Published On May 11, 2022While efficiency is still a standard operating procedure, it has been superseded by resiliency, at least for now.
Before COVID-19 became a regular part of our lives, organizations worldwide focused on increasing efficiency to reduce costs. Efficiency—the ability to do more with fewer resources—had been a main, if not the main, focus of many businesses. And while efficiency is still a standard operating procedure, it’s been significantly impacted by resiliency, and organizations are split on which of the two takes priority.
Recent research conducted by Economist Impact, sponsored by Iron Mountain, indicates that 41% of global executives still prioritize short-term strategies that favor investment in efficiency over long-term resilience building, leaving them potentially exposed to the inevitable next unknown disruptor. Yet there has been a shift in attitudes about resilience on many different levels, changing the ways of work forever.
Collaboration – the bedrock of resilience
Prior to the pandemic, most organizations had contingency plans based on the assumption that a disaster would be concentrated in a certain area, geography, or line of business; however, they failed to address the totality of their business. Since the pandemic, 84% of leaders agree that being resilient requires cross-functional collaboration across the enterprise; it is not the domain of only the IT or Risk functions. As a result, some organizations are creating Chief Resilience Officer roles while others are assembling resilience committees ready to mobilize when a disruption occurs. While most prefer a centralized authority, they encourage a hands-on decentralized approach to enable a quick or agile response to a situation.

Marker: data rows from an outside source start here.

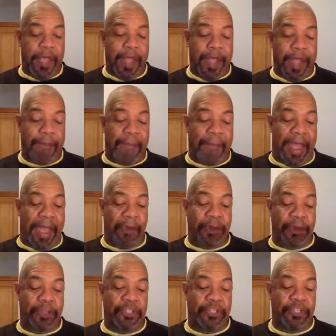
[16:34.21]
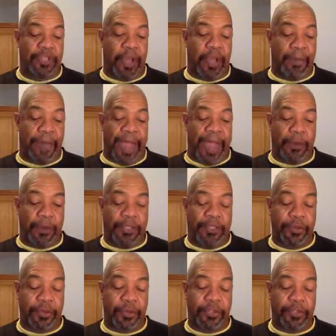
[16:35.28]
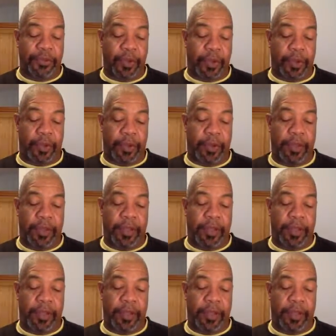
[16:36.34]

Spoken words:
I power a power so strongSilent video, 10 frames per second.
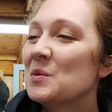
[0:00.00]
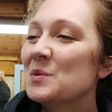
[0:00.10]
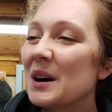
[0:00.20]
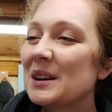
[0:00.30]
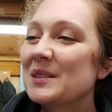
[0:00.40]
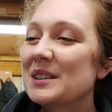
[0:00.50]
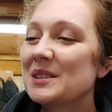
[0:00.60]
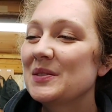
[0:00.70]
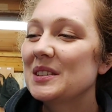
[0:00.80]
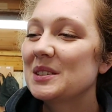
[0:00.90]
why we
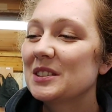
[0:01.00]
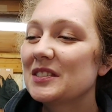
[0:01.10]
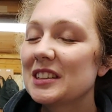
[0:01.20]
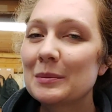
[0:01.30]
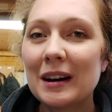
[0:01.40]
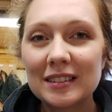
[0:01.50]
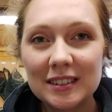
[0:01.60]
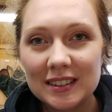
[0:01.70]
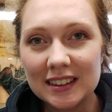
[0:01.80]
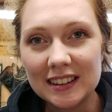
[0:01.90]
should be so upset about
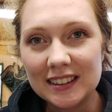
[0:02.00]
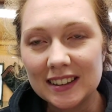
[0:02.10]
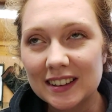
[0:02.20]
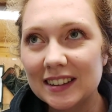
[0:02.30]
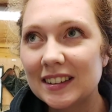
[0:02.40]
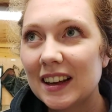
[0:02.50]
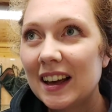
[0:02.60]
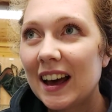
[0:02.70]
losing these guys.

Work from home – a true test of resiliency
The immediate need for many organizations to transition to complete remote operations provided a first-hand look at resilience plan development in real time—and its evolution as the pandemic lingers. According to our latest research, employee wellness and safety is now the top priority of organizations. Closely aligned is implementing remote and hybrid work options, which rose to the top-five focus areas, displacing data protection. This is a profound acknowledgement by global organizations that:
people can be productive outside of a traditional office environment
choice matters for employee retention and recruitment
mental health cannot be ignored, and
hybrid working models are here to stay
The ability for workforces to seamlessly do their jobs from wherever provides organizations (and their employees) flexibility without impacting productivity. The pandemic has proven that resilience requires rapid accommodation of modified working models as situations around the globe become increasingly more complex and volatile.

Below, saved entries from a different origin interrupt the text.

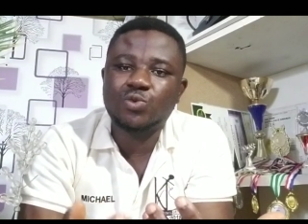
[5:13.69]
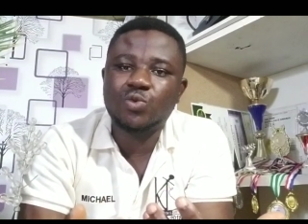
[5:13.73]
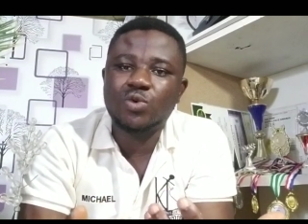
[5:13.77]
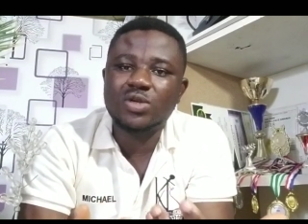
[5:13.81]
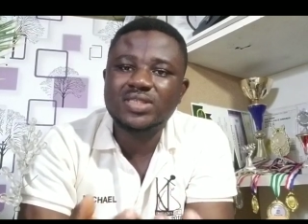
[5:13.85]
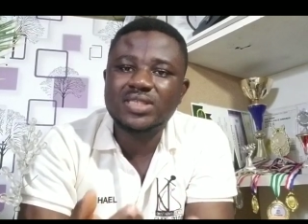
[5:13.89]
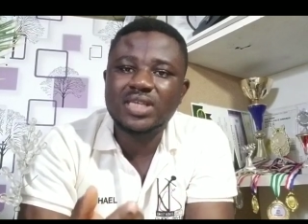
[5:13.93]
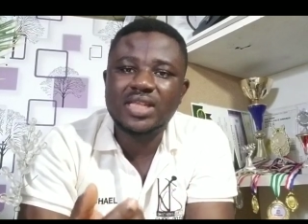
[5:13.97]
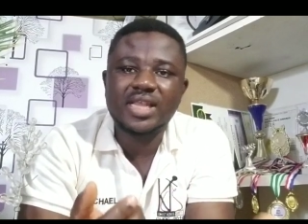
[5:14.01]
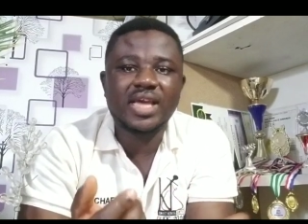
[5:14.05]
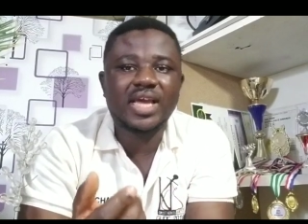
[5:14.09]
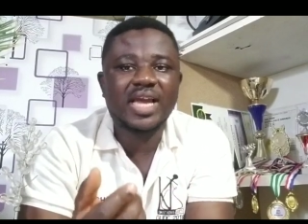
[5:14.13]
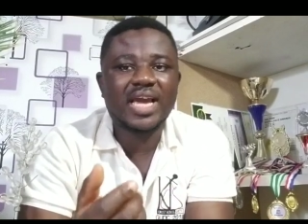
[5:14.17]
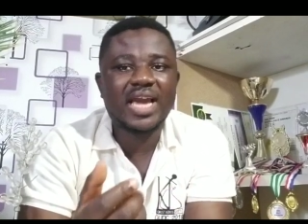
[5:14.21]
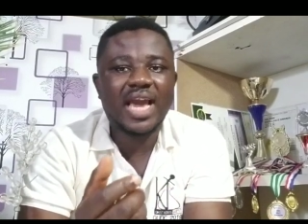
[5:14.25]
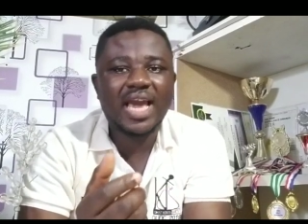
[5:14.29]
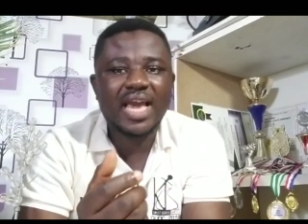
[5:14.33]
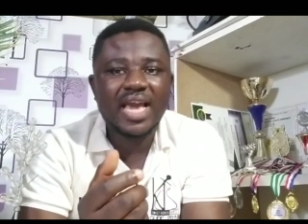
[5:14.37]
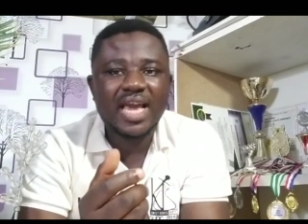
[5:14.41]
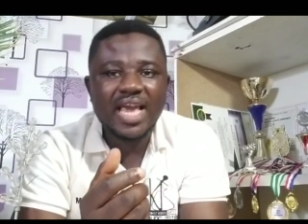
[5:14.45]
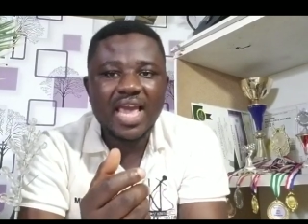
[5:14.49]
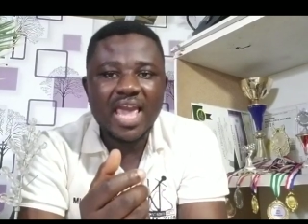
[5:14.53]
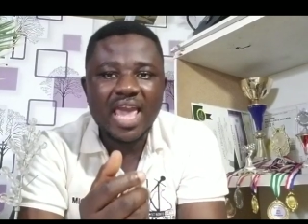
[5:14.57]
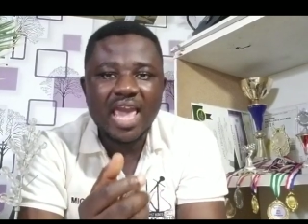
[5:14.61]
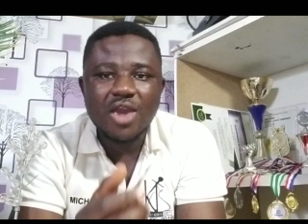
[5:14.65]
What are the
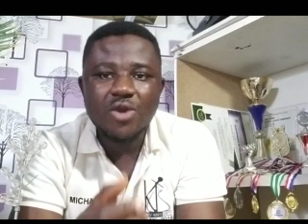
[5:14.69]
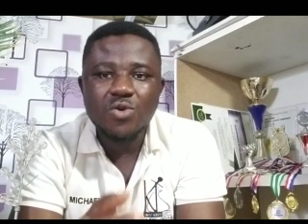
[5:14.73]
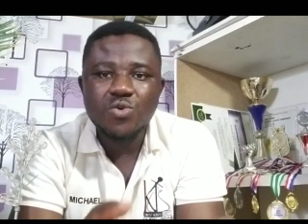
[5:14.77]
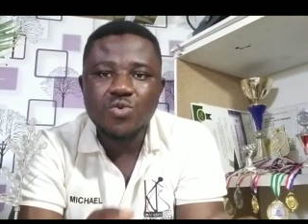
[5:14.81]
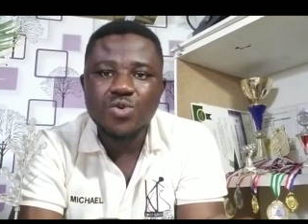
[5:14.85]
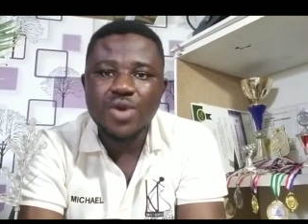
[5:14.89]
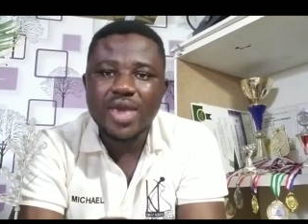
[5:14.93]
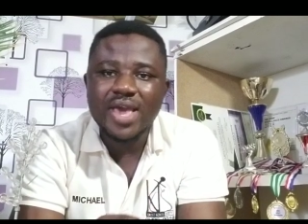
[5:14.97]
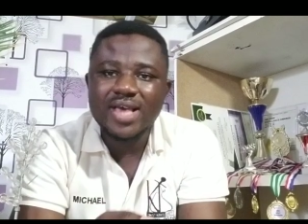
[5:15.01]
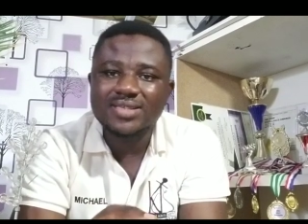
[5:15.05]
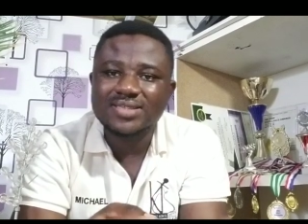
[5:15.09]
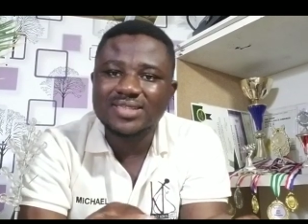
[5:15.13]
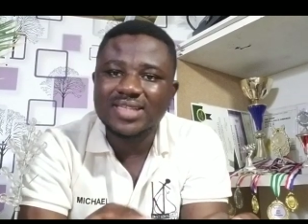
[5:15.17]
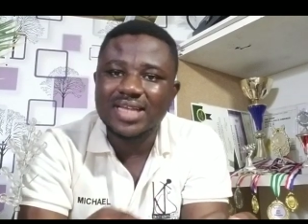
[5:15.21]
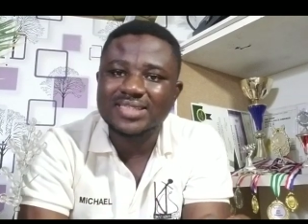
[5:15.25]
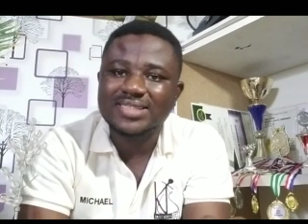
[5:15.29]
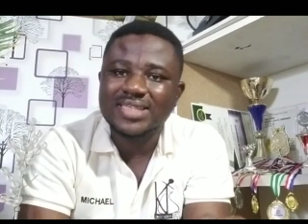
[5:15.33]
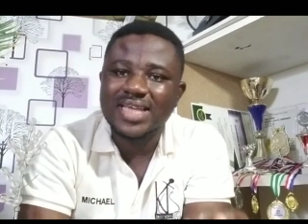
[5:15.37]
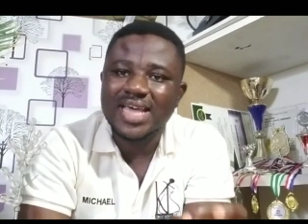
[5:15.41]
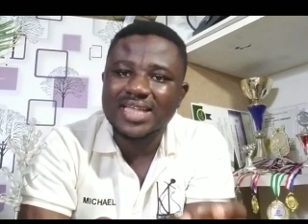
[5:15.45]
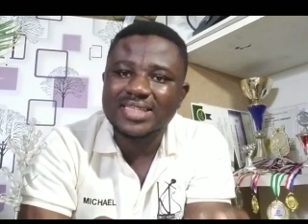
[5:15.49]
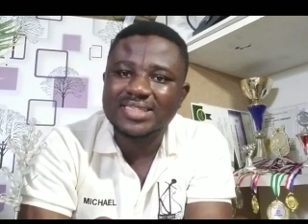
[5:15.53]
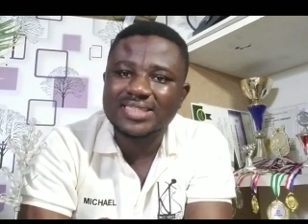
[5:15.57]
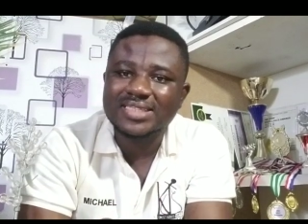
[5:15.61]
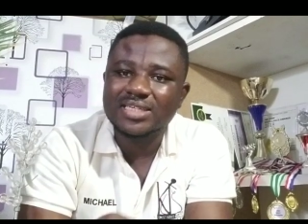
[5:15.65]
areas that
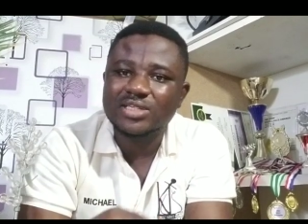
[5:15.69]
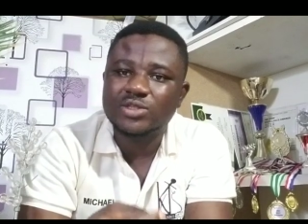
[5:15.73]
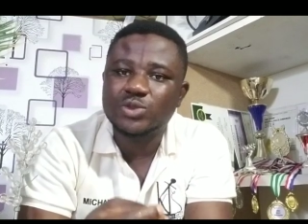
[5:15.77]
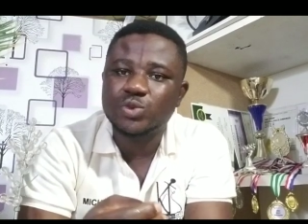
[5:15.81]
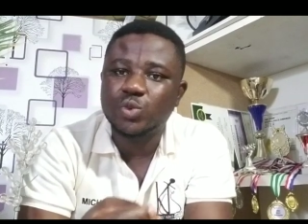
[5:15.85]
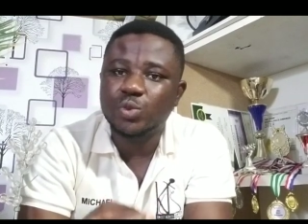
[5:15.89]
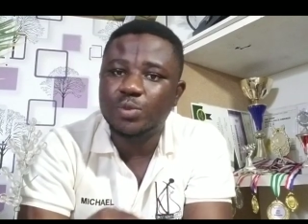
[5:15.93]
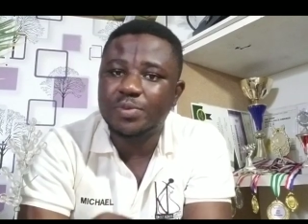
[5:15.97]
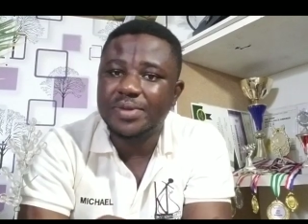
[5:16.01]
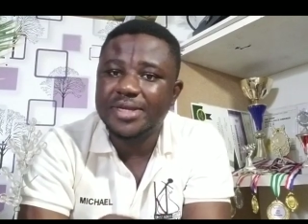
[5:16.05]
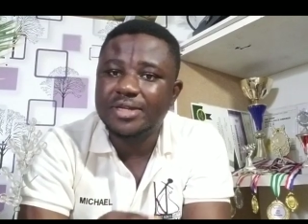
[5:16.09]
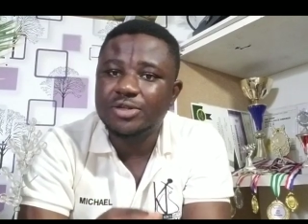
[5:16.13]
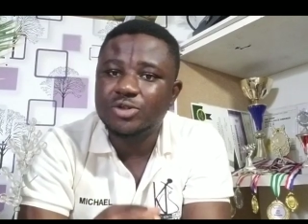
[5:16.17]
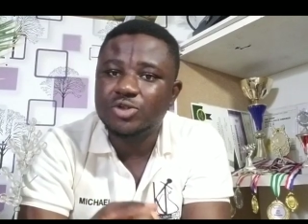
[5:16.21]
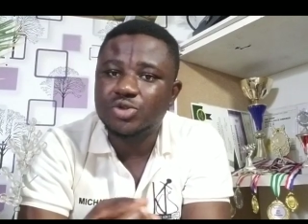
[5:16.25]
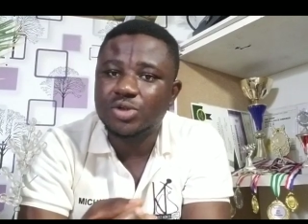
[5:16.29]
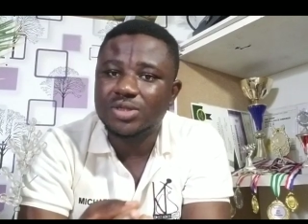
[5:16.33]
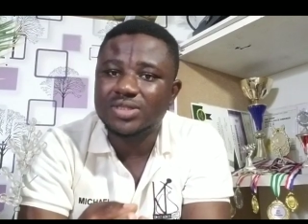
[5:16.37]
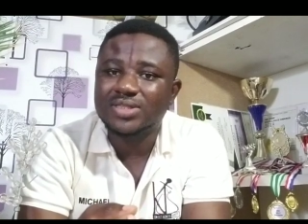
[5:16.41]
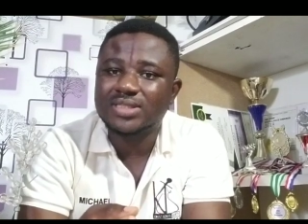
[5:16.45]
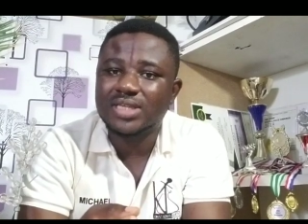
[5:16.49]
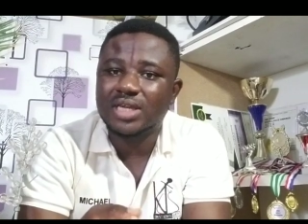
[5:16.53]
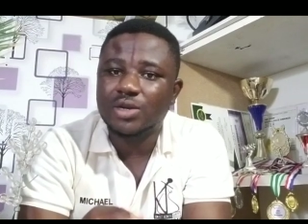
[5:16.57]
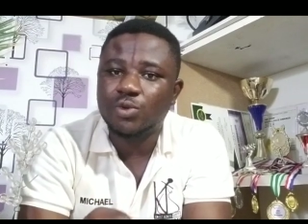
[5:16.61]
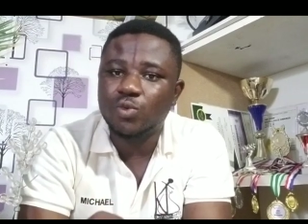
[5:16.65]
ethics will be
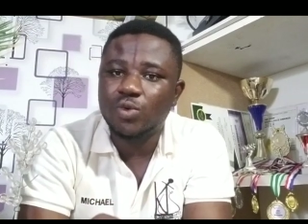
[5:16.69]
interested?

Meeting future business challenges head-on
Our research clearly indicates that leaders must demonstrate a strong vision and support for resilience building and to resource it appropriately. The more resilient the business the more it outperforms its competition, not only financially but also through stronger customer satisfaction ratings, more successful risk management, increased talent retention, and greater progress toward attaining ESG goals.
We don’t know what the future holds, but we can be sure that agility and flexibility will be factors in meeting global climate and health crises, political conflicts, and even the impact of new technologies such as the metaverse. Redefining resilience as we encounter new experiences will be key to our collective endurance and success.